Stored data:
▼
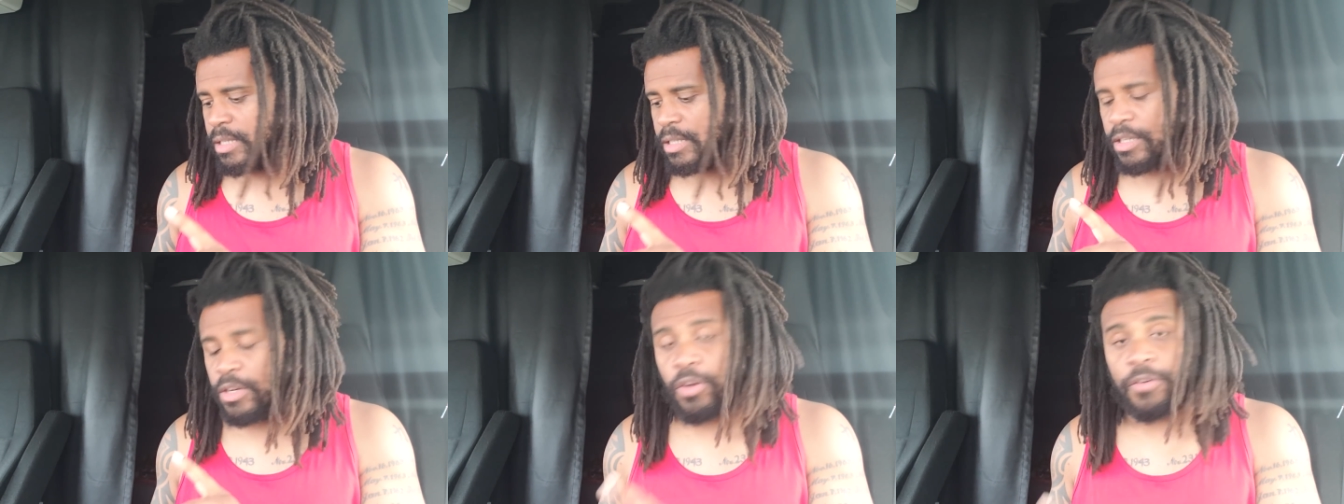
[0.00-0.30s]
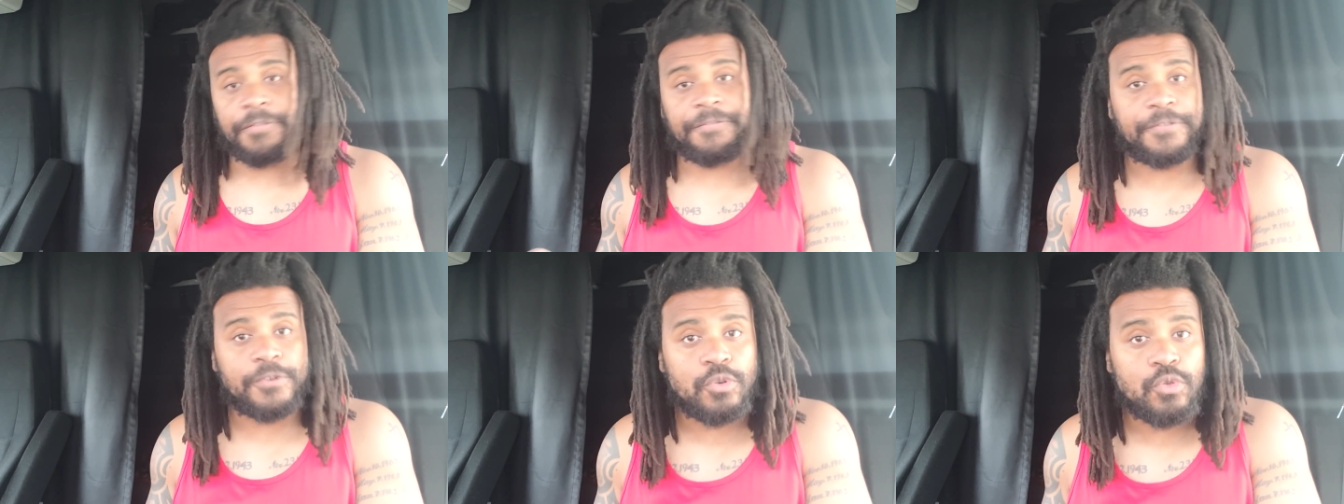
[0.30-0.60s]
you
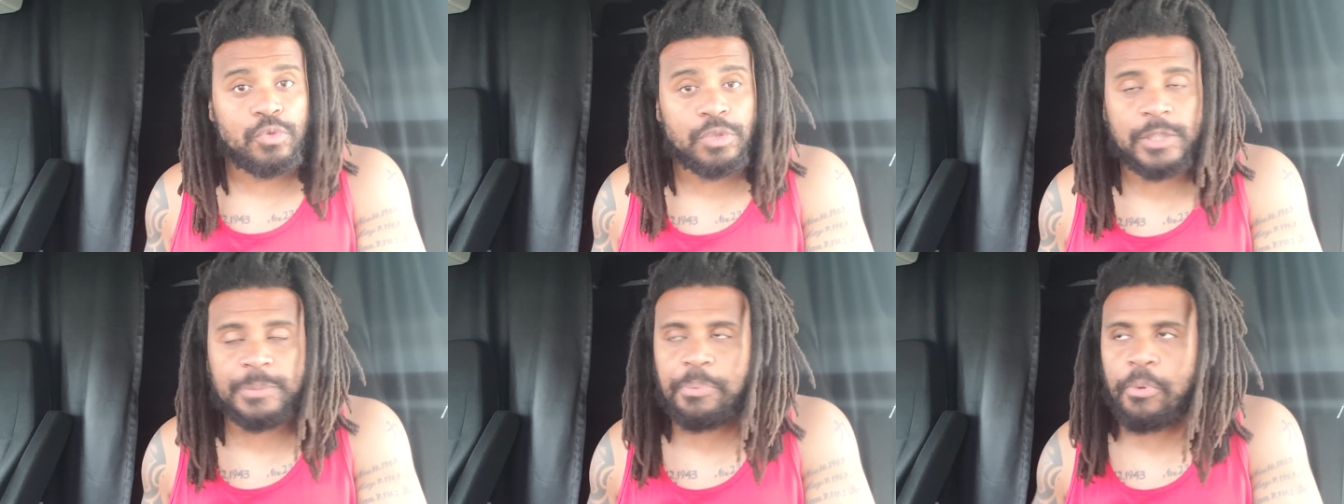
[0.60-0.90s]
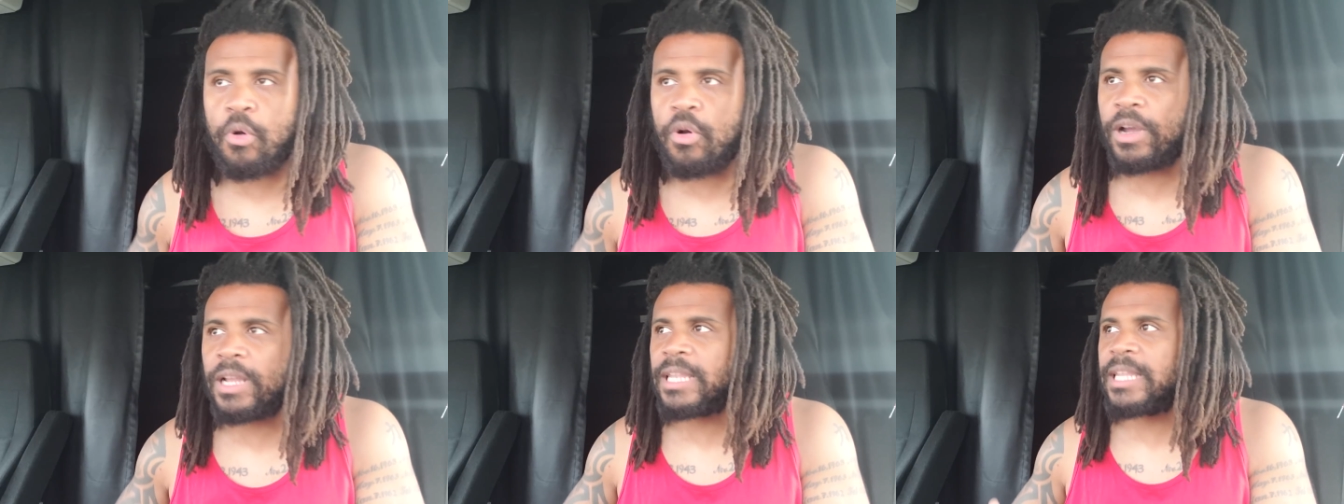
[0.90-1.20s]
know, food
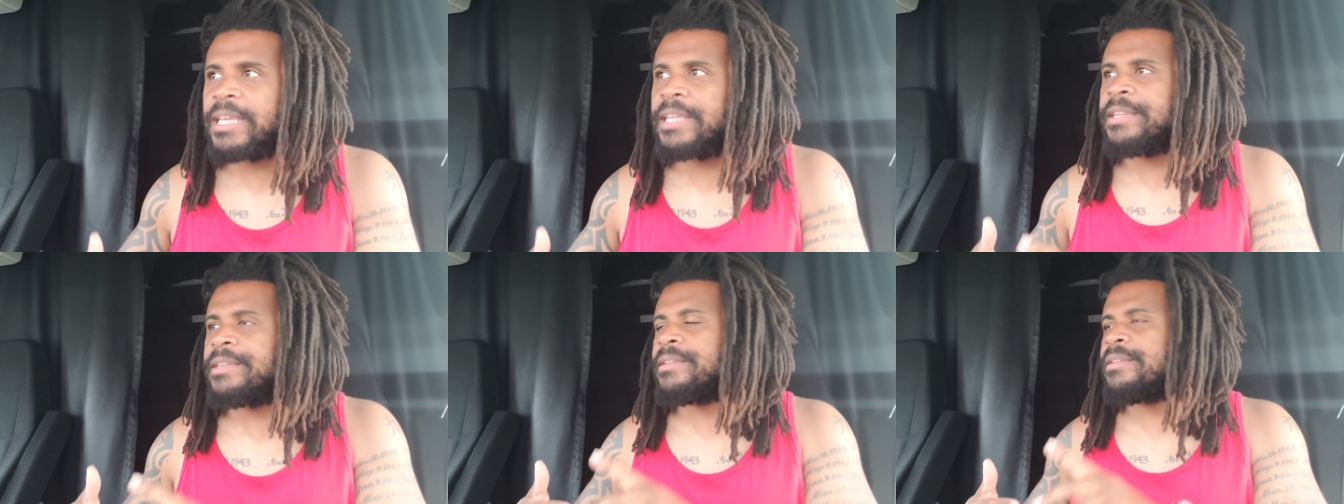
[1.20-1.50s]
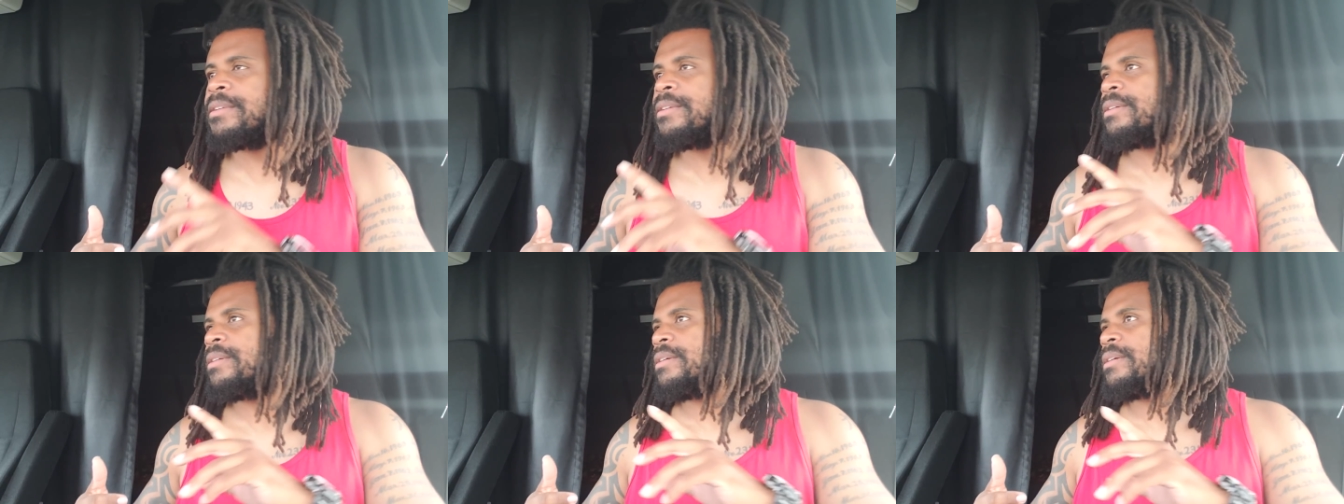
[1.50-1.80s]

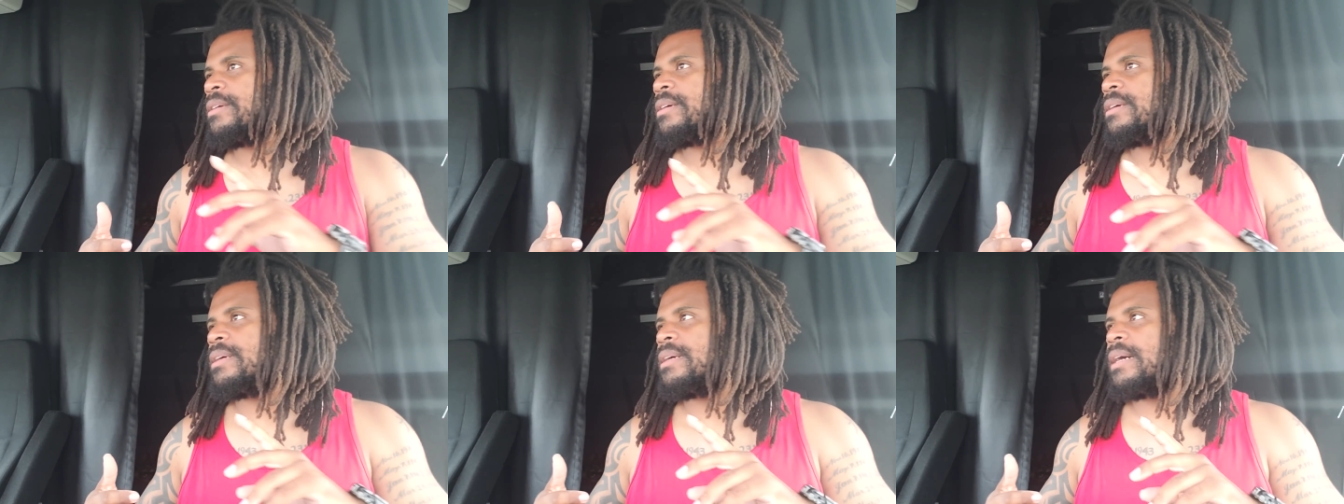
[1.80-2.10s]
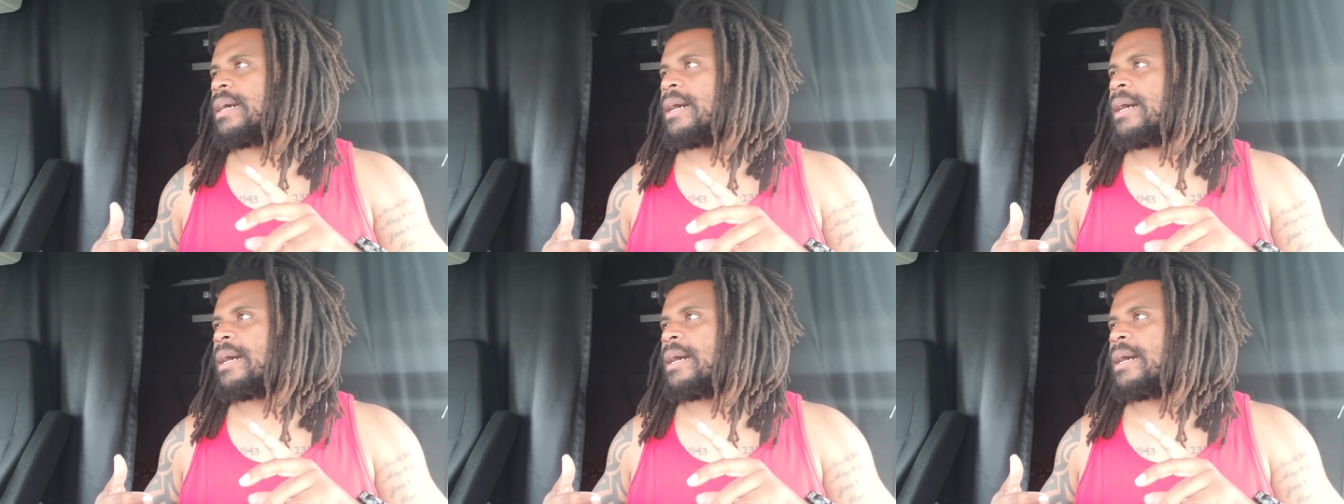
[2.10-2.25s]
spoiling,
▲
AIM OF THE EXERCISE: Please retype every record shown above, exactly as written, but without pictures.

ANSWER SPACE:
[0.00-0.30s]
[0.30-0.60s]
you
[0.60-0.90s]
[0.90-1.20s]
know, food
[1.20-1.50s]
[1.50-1.80s]

[1.80-2.10s]
[2.10-2.25s]
spoiling,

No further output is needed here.